7 women talk about their experiences with HPV

NeoDocs
Neodocs
Published in
4 min readJul 14, 2020

By Suhani Brahme

Human papillomavirus (HPV) is the most common sexually transmitted infection — most sexually active men and women will get at least one type of HPV in their lifetime — yet women still often feel stigmatized, scared, and confused by its diagnosis.

Here, seven women talk about their experiences.

  1. “I’m still unsure as to whether I have it, and still mildly scared and uneducated as to whether I will be able to have kids when the time comes”

I was diagnosed with HPV in senior year of college. The doctor said there were “pre-cancerous” cells. The mention of cancer to a 21-year-old is enough to scare you into pretty much whatever treatment the doctor suggests. A few months later I got a follow-up exam that again revealed abnormal cells. This doctor, an older male, said he was surprised that the previous doctor had me undergo cryotherapy. He said that was “outdated medicine” and assured me that HPV was nothing to worry about because “everyone in your age group has it.” He basically sent me on my way and said it would clear up on its on.

2. “My mom cried when I told her”

I’ve had HPV for two years. It’s something I completely forget about until someone mentions it in conversation and then I can’t help but feel weird about it, which is ridiculous, and I shouldn’t be embarrassed, but there are times when the knowledge that I have it makes me feel unclean in some way.

3. “My gyno was a man, and terrible, who basically told me that I would never be able to have sex again”

I was diagnosed with HPV at the age of 19 after the first time I had sex. I had a wart on my cervix that needed removal and then a biopsy. It was humiliating and traumatizing and I was incredibly depressed. It’s been comforting to know as I’ve gotten older that I was not the only one to go through this, and that I have been able to have sex again. I just want people to know it’s not something to be ashamed of, and your life is very, very much not over.

4. “My boyfriend said that he felt betrayed”

I did have HPV, but not the cervical cancer kind. The kind that requires you to just get two pap smears a year instead of the one, just to keep track of it. It had no symptoms and basically just existed.

I have asked my gyno whether I needed to share this information with sexual partners and was told it wasn’t necessary. Well, I did. It came up in conversation and I felt like I had to tell him. I was in the middle of nowhere in Costa Rica and the boyfriend that had led me there was fuming. That shame and that dirty feeling — I was honestly worried I would have to find my way home by myself. It was very scary. It didn’t matter that this was one of the most common conditions out there for sexually active women or that I didn’t even seem to have it anymore.

5. “When the HPV vaccine came out, I asked my gynecologist if I should get it. Her response was, “You’re fine, that’s only for promiscuous girls.”

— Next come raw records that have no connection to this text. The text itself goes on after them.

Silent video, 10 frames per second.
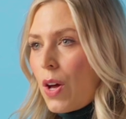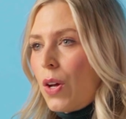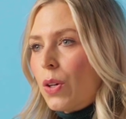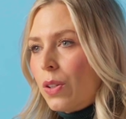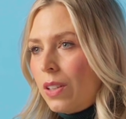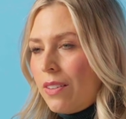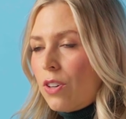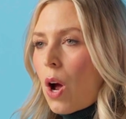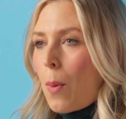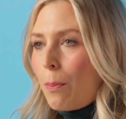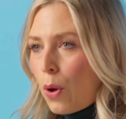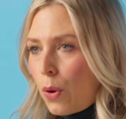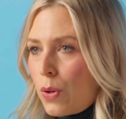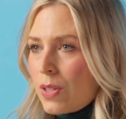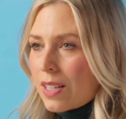your liver
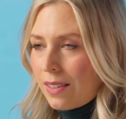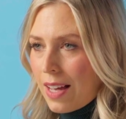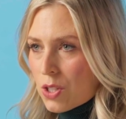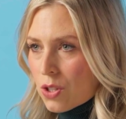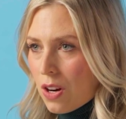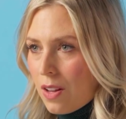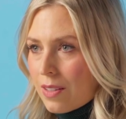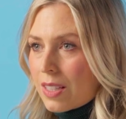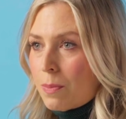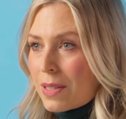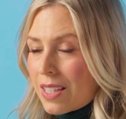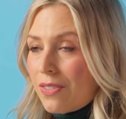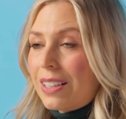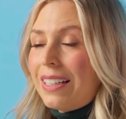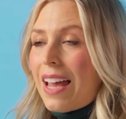pulls cholesterol,
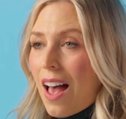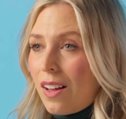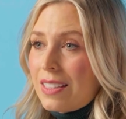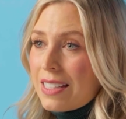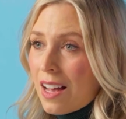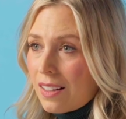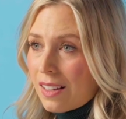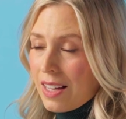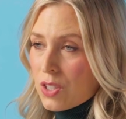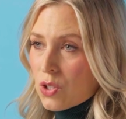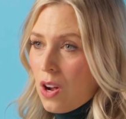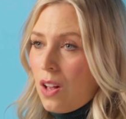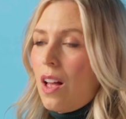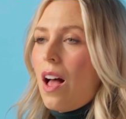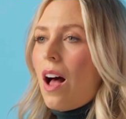specifically LDL cholesterol,
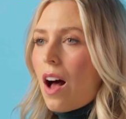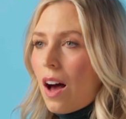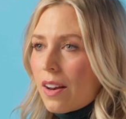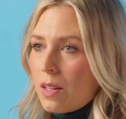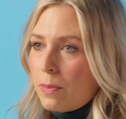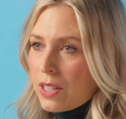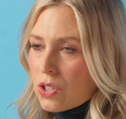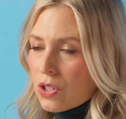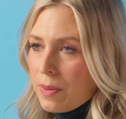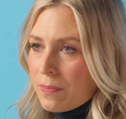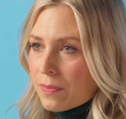out of the bloodstream.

Years later, I came to find out that I had HPV and needed to get a colposcopy. Throughout the whole process — from the abnormal Pap to the procedure to the results — I was freaking out, mainly because I realized I don’t know enough about HPV. Two normal Paps later, I’m still a little bit on edge and terrified to hear “abnormal results” once again. The more I talk about it, the more I realize it’s more common than I thought it was, and the more I realize my experience has been the same experience many have had.

6. “HPV is super common, and women should talk about it”

I had some cancerous cells and needed to have them frozen off. I went through the procedure and am fine now, though I will need to have Pap smears every six months to make sure the cells don’t grow back.

All of this was really scary, but would have been a lot worse if it weren’t for the fact that tons of my friends had gone through the exact same thing. For some reason, having HPV, having abnormal Pap smears, and having cancerous cervical cells just isn’t something that women tend to talk about. I wish it was, because it happens a whole hell of a lot more than you’d think.

7. “I am not a person who’s had a lot of partners”

When I was diagnosed with the cervical cancer-related variety, despite having gotten all my Gardasil, I was pretty sure God was smiting me. I asked my doctor whether I needed to let people know, and her professional opinion was that it was akin to sitting someone down to tell them you’d had the flu and might’ve passed it to them. It took a couple years to get a normal Pap again, but I’m in the clear now.